Le Monde d’hier soir, sous la plume d’Audrey Tonnelier, s’interroge sur une éventuelle forme de frilosité du Président Emmanuel Macron à réduire les dépenses publiques, au risque d’inquiéter les investisseurs et chefs d’entreprises. Pour avoir consacré ces vingt dernières années de ma vie à ce sujet, je crains que le vocabulaire et la méthode ne soient devenus caduques.
Du ratio de Pib aux euros sonnants et trébuchants
S’agissant de la réduction de la dépense, soyons précis. S’il s’agit de les réduire en ratio de PIB, chacun s’accordera sur l’urgente nécessité d’y parvenir. La croissance y aidera mécaniquement. Mais cet impérieux objectif ne pourra être réellement atteint qu’avec le soutien de l’opinion publique. D’où l’incontournable obligation de lui parler dans sa langue. Les Français raisonnent en monnaie courante, au sens propre. Lui parler en pourcentage de production nationale n’a aucun sens politique. Cependant, même la presse spécialisée s’y laisse prendre, elle s’enivre d’un dixième de point d’un montant incertain qu’elle ne connait pas et dont elle ne tient pas informé le Pays.
Des comptes publics compréhensibles par tous …
S’agissant de la programmation des finances publiques du quinquennat, il est bien temps de s’en étonner. Le candidat Emmanuel Macron n’avait rien caché, puisque son équipe de campagne avait clairement reporté en fin de mandat l’effort indispensable à réaliser. Malgré tous mes efforts, je ne suis jamais parvenu, à l’époque, à obtenir d’un seul média une traduction en euros des programmes de stabilité des candidats à la présidentielle. Ce qui ne manque pas d’être troublant, quand on se rappelle que le programme 2017 a été présenté en Conseil des Ministres le 12 avril, alors que le 1er tour de la présidentielle se tenait le 23 avril soit 11 jours après. Silence généralisé ! Aucun lien à l’époque n’a été fait. Encourageant ainsi la démocratie à Colin-maillard.
… et enfin consolidés
Peu importe. Il s’agit maintenant de faire en sorte que le Pays réussisse. Or, s’il l’on ne veut pas rester indéfiniment dans le déni de démocratie, consistant à tirer des chèques sur les générations futures, après 44 ans de déficit ininterrompu, il est temps de changer de méthode. De cesser de rêvasser à partir de théories bréhaignes et de nous convertir à un empirisme simple. Cela suppose d’en finir d’abord avec des analyses séparées selon les administrations publiques, et de nous fixer des objectifs exprimés en euros.
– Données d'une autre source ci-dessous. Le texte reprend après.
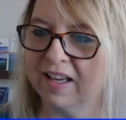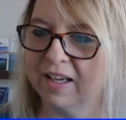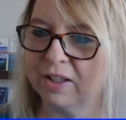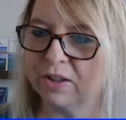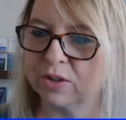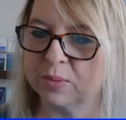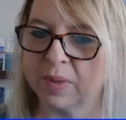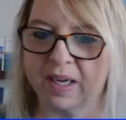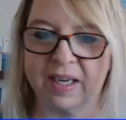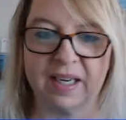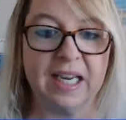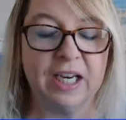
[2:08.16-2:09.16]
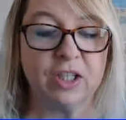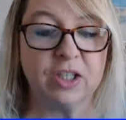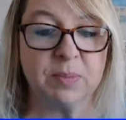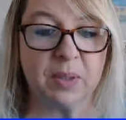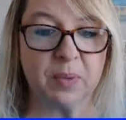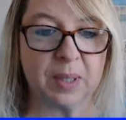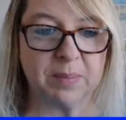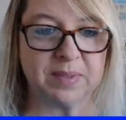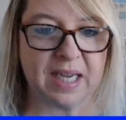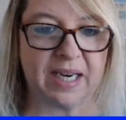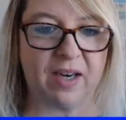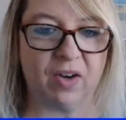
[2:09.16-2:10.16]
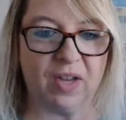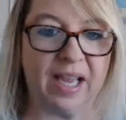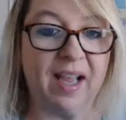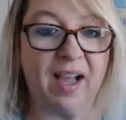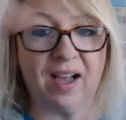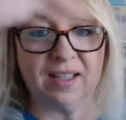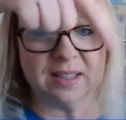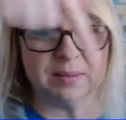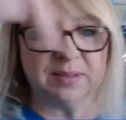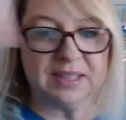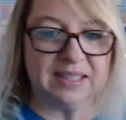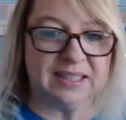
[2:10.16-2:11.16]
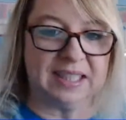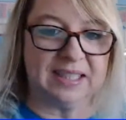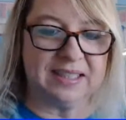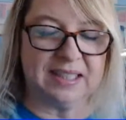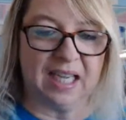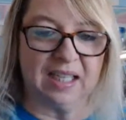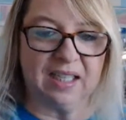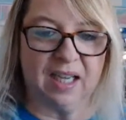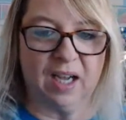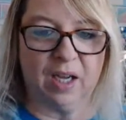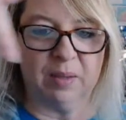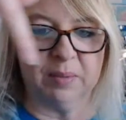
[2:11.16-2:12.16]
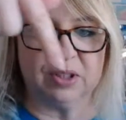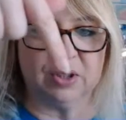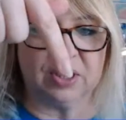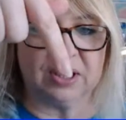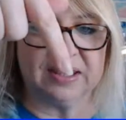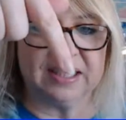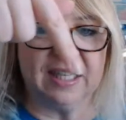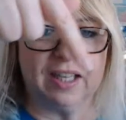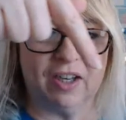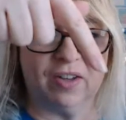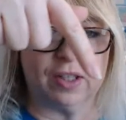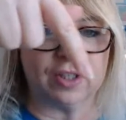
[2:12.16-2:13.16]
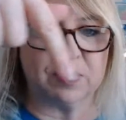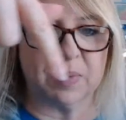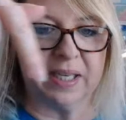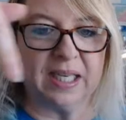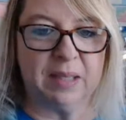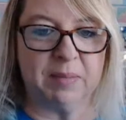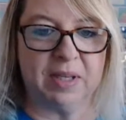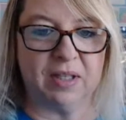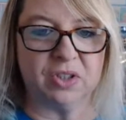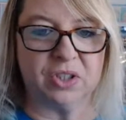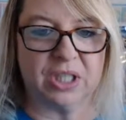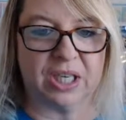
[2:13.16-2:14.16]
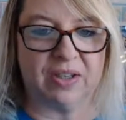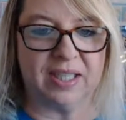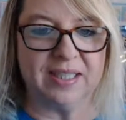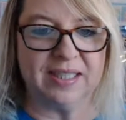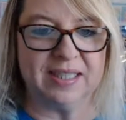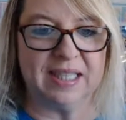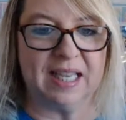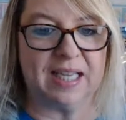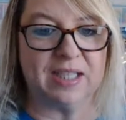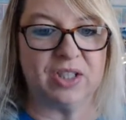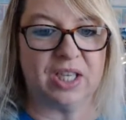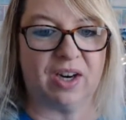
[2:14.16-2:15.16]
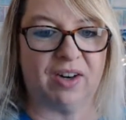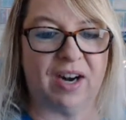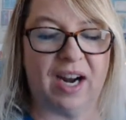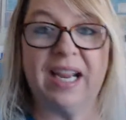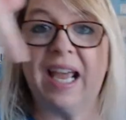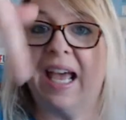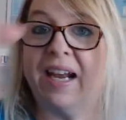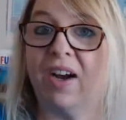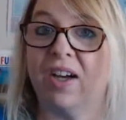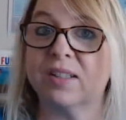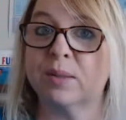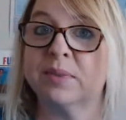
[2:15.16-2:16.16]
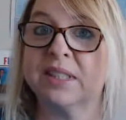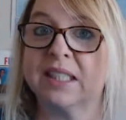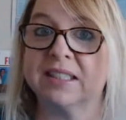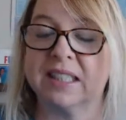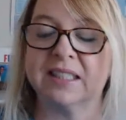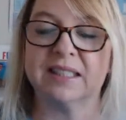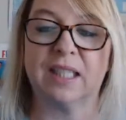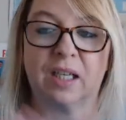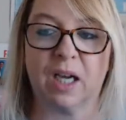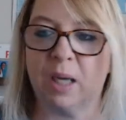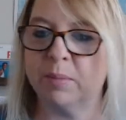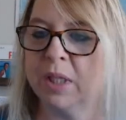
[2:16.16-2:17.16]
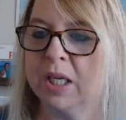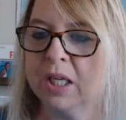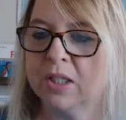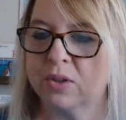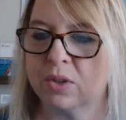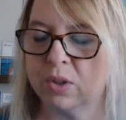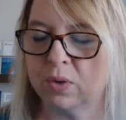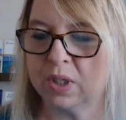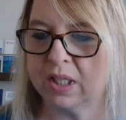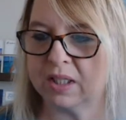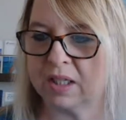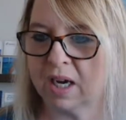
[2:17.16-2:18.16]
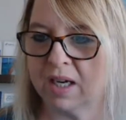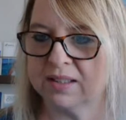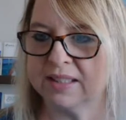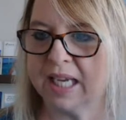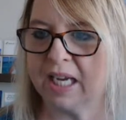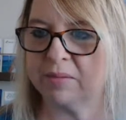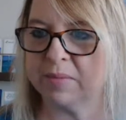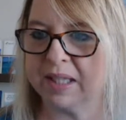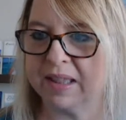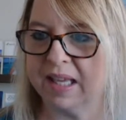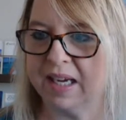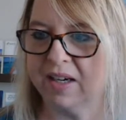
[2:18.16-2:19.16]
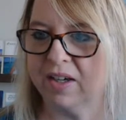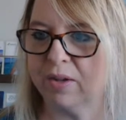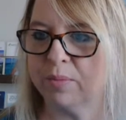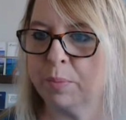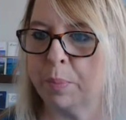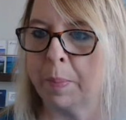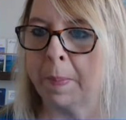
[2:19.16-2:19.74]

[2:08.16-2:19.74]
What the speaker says: Here's my website, okay? awesomesunsets.com. As you can see there's my email, Cheri, Cheri, at awesomesunsets.com. So you can contact me there.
Des dépenses non pas réduites mais stabilisées
Il en résulterait déjà l’idée que réduire les dépenses publiques en valeur est tout simplement impossible ! Ce qui tombe bien, puisque les Français n’y sont pas favorables, au motif supposé que cela porterait atteinte au service public, voire à l’économie toute entière. Dès lors, l’objectif politique consensuel pourrait être de les stabiliser ! En valeur ! Ce qui obligerait à un effort de 25 milliards d’euros sur 1.300. Le grand mérite de ce raisonnement basique (en valeur) consiste à ne pas nous promettre une réduction impossible à atteindre, au point qu’elle n’oblige personne, et, en revanche, de nous obliger à ce que chacun peut accepter, c’est-à-dire de ne pas dépenser plus l’année suivante que l’année précédente. Une simple lecture statistique démontre qu’une stabilisation en valeur des dépenses publiques sur un quinquennat résorberait entièrement le déficit public, sans risquer le procès en sorcellerie de la baisse trop drastique supposée entrainer la récession. Puisque lesdites dépenses ne baisseraient pas arithmétiquement.
La morale de l’histoire est que nos compatriotes sont fâcheusement entretenus dans l’idée fausse que l’Etat serait une fée capable de réaliser les rêves les plus doux, pourvu qu’on y croit. L’élixir du raisonnement en volume est un refuge confortable pour le politique et un poison lent pour la nation.
Convertissons-nous à l’empirisme humble plutôt qu’aux théories continûment stériles.